BorrowerRate and Borrower APR are the variables that I am interested in the  study because they are the most important numbers borrowers care about when  make loan. So I first ploted the distributions of this two variables.  According to above definitions by Bank of America, the distribution of BorrowerAPR and  BorrowerRate should be similar with slight difference since the APR is  always higher than the interest rate. The plots also illustrate similar  distributions.

Plot Two

Description Two

I plot ‘check_defaulted’ Vs. ProsperRating to see if the risk management  system at Prosper really works. As shown on the plot, only a few borrowers  have defaulted loans with Prosper Rating of AA. The proportion of defaulted  loans in the lower rating groups are significant higher.
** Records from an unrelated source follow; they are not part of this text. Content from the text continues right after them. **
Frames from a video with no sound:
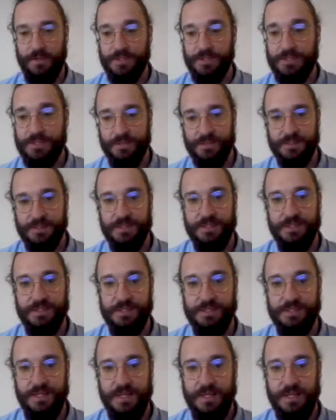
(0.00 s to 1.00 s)
also
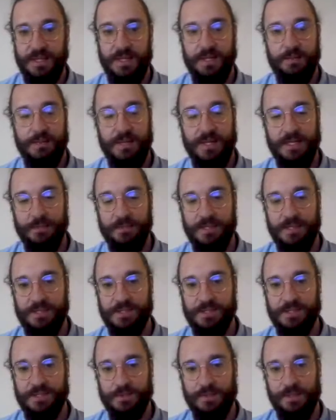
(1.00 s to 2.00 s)
exists in many
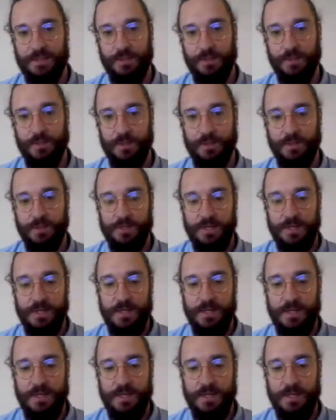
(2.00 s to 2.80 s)
places around the world.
For example, in the  ‘HR’ group the defaulted loan is more than half of the completed loans. 

Plot Three

Description Three

In this plot I studied the relationships amoung three variables: borrower  rate, time, and whether the borrower is a homeowner or not. This colored  scatter plot illustrates the fact that the homeowners got lower interest  rate in general throughout the years.


Reflection

In this project I selected a dataset from Prosper.com which includes 81 variables and 113,937 observations. With so many variable it was hard to  get started without any financial knowledge. Thanks to Propers.com who  provided detailed description for each variable. So the first step before  conducting any data analysis is to understand the meaning of each variable.  After reading through the descriptions and definitions,  I chose ‘BorrowerRate’ as my target variable since this number matters  a lot to a potential borrower.

The next step is to get to know the variables. In R, we can use some  summary functions to get some general ideas about the dataset.  For example str(data) gives us the structure of the dataset,  summary(variable) gives us the summary statistics of variables.  Another approach is to use data visualizations. For individual variable,  histogram and boxplot are good way to show their distributions and  identify outliers.

After get some ideas of individual variable, we can move to next step and  start to explore the relations among variables, especially those related to  our target variable. Scatter plot is most commonly used plot to show  relations between two variables. In this project, I first made a scatter  matrix which shown multiple comparisons at once. From the scatter matrix  we can filter out some variables that have weak correlations with the  target variable. For those have stronger correlations, we can further  study their relationships.

A simple way to show relationships among multi variables is to add colors  to the plot. Using different colors to represent factorial variables. The  point size of the scatter plot can also be used to represent numerical  variables with larger size associated with larger numerical values.

Limitations

The Exploratory Data Analysis is a good way to know the data using vivid and interesting visualizations. However, to make final statement about the  relationships among variables we need to conduct statistical test and  build predictive models.